[Data records — start]

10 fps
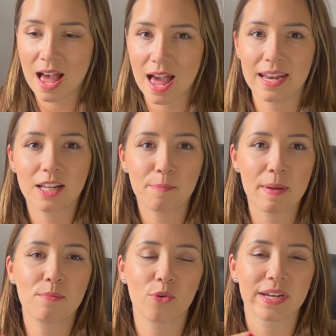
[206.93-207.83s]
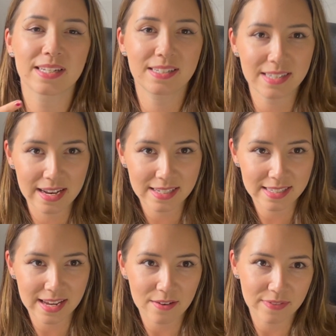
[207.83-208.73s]
a little bit more
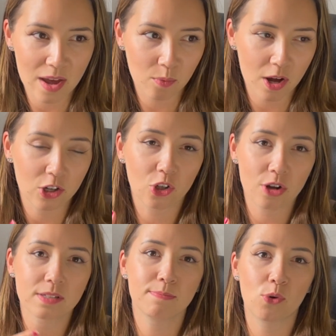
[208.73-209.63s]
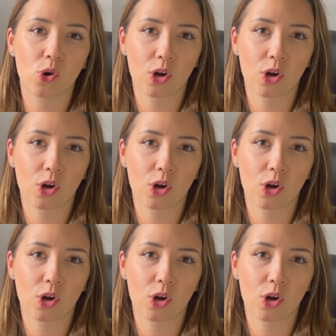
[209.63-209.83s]
extensive. There were lots more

[Data records — finish]

> [Task requirements] For each line above, output its wording exactly and leave out any picture.

> [Exercise answer]
10 fps
[206.93-207.83s]
[207.83-208.73s]
a little bit more
[208.73-209.63s]
[209.63-209.83s]
extensive. There were lots more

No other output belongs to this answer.